Matelica il futuro roseo del bianco marchigiano

"Matelica" inteso come vino ottenuto da uve Verdicchio e fatto anche in versione Riserva, per felice (ma non casuale) combinazione di fattori ha i prerequisiti fondamentali per diventare non solo nel nostro Paese, ma anche sul mercato world wide, il "bianco" importante di assoluto prestigio che non si trova dappertutto! I principali fattori sono: capability non infinita (non è il prosecchino!), alla fin fine parliamo sì e no di un paio di milioni di bottiglie in totale; standing qualitativo alto, duttilità negli abbinamenti; specificità della sua versione spumante che ha praterie da conquistare nel mondo posto che si inneschi un articolato processo di saggia ed efficace comunicazione.

I numeri dell’export dei vini della Marche

Le aziende associate a Imt sono molto attive sul fronte della promozione all’estero. Oggi l'export vale circa 76milioni di euro. L'anno 2022 ha avuto performance superiori del 26% circa rispetto all'anno 2021. A trainare l'export dei vini marchigiani ci sono i suoi vini di punta, i Verdicchio, sia Castelli di Jesi che Matelica, che dell'offering dei vini marchigiani costituiscono il segmento premium soprattutto le versioni Verdicchio Superiore e Verdicchio Riserva. Secondo i dati Istat, la Germania rappresenta la seconda destinazione per l’export Marche (circa il 20% del mercato Ue), con vendite in aumento del 9% sui valori 2021.

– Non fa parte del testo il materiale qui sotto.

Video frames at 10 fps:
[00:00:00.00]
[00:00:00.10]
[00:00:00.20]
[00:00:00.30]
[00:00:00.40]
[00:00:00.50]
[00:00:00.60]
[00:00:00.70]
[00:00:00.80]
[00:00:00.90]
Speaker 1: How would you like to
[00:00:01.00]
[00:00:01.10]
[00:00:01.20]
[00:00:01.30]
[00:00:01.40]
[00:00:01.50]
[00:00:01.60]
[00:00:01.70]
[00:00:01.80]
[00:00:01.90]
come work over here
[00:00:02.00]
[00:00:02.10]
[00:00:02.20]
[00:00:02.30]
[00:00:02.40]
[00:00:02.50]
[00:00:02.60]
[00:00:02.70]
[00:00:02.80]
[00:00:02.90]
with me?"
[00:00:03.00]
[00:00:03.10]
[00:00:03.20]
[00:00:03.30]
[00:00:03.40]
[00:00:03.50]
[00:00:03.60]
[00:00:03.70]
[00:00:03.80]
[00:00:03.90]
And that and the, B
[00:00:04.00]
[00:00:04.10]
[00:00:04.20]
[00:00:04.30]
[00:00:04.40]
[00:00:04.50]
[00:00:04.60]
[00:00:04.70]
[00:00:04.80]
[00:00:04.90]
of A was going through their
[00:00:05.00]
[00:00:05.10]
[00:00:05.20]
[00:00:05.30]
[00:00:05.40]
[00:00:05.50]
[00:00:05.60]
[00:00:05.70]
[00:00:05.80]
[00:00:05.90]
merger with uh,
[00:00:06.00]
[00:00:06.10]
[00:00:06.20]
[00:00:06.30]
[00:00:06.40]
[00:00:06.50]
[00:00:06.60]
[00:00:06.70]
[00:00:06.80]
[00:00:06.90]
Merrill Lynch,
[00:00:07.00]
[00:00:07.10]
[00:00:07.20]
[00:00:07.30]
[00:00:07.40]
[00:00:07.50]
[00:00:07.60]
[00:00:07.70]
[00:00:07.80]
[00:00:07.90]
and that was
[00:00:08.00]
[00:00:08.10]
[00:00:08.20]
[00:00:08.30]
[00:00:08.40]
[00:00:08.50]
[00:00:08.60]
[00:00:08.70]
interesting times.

Il primo mercato export si conferma essere quello statunitense, che con esportazioni per quasi 20milioni di euro vale quasi il 24% dell’intero export enologico regionale. Gli incrementi 2022 su 2021 più significativi si sono riscontrati negli USA (+83%), poi Giappone (+54%) e poi Paesi Bassi (+16%). “Let’s Marche! In Italy, of course” è il nuovo slogan che accompagnerà la Regione Marche in tutte le sue attività di promozione turistica e internazionalizzazione in Italia e all’estero. Testimonial il ct della Nazionale, il marchigiano Roberto Mancini. Ufficiosamente, nella specificità dei mondo enoico marchigiano, aggiungeremmo: "Let's Marche and let's sip its wines!".